Ways to get a product out there: We launched it on ProductHunt, TechCrunch, Chrome Store, and Lifehacker.

by
Multi

The product in question: a better new tab for your Chrome browser

What we learned: #s! News you can use! Predictions of your future!

Knotable is an app about sharing knotes — social productivity, one might say. It’s a big, huge complicated platform and, man, is it amazing. Now to launch such a thing…requires some savoir faire. We didn’t have much. So we decided let’s break it into a bunch of products and just launch them one by one. You can check out the big Microsoft-killer platform at http://beta.knotable.com but in this post we’ll focus on one little piece of the suite: a thing for Chrome.

Looks good, but handy too.

 

First product: Knotes for Chrome, an extension that turns your new tab into a beautiful notepad. Easy to understand, handy to use, easy to get going, not too competitive a product space. Woo! (I mean, who launches things first in the Chrome store?)

This is Beta List page. We called the app Note Instantly at first.

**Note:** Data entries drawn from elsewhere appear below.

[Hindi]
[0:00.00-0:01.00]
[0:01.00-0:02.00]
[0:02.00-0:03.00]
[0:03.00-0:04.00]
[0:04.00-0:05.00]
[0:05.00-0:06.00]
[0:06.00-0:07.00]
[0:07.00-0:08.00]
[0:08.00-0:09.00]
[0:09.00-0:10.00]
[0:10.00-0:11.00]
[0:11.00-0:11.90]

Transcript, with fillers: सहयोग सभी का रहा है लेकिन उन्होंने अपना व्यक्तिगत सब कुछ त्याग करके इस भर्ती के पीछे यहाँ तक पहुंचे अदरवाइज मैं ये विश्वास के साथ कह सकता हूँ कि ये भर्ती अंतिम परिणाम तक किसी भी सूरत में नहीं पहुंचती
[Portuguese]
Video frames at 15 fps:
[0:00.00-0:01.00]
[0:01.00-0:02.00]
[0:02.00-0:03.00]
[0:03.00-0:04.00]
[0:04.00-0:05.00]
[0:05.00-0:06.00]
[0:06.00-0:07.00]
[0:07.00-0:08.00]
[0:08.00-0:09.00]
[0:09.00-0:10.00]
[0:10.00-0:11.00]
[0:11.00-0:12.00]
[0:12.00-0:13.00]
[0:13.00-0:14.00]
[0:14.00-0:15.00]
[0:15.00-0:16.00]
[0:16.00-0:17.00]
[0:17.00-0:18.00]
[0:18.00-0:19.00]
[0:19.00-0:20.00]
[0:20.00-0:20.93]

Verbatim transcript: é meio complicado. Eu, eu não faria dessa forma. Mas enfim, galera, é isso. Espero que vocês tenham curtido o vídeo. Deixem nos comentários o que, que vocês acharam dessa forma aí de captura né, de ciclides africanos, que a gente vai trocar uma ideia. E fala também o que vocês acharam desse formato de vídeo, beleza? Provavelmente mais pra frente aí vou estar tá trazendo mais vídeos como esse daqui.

First launch… ProductHunt? Nah, too scary. Too many cool kids on there. Our friends are watching that daily. Instead: let’s try the crappy paid sites like BetaList! They charge $99 to post right away. (They also take submissions and theoretically post them “eventually” if you don’t pay. We submitted an early prototype nearly a *year* earlier; they never posted it.)

 
The post went up on May 21. 

 

OK, so we paid and launched there. What happened?

 
The tracker for our Chrome Store page.

 

Oops. We forgot to put a tracker in the Chrome Store. Mental note. You can throw Google Analytics nearly anywhere and it helps. All our internal tools were useless when we went live with this. We had added metrics stuff at the end of the dev process.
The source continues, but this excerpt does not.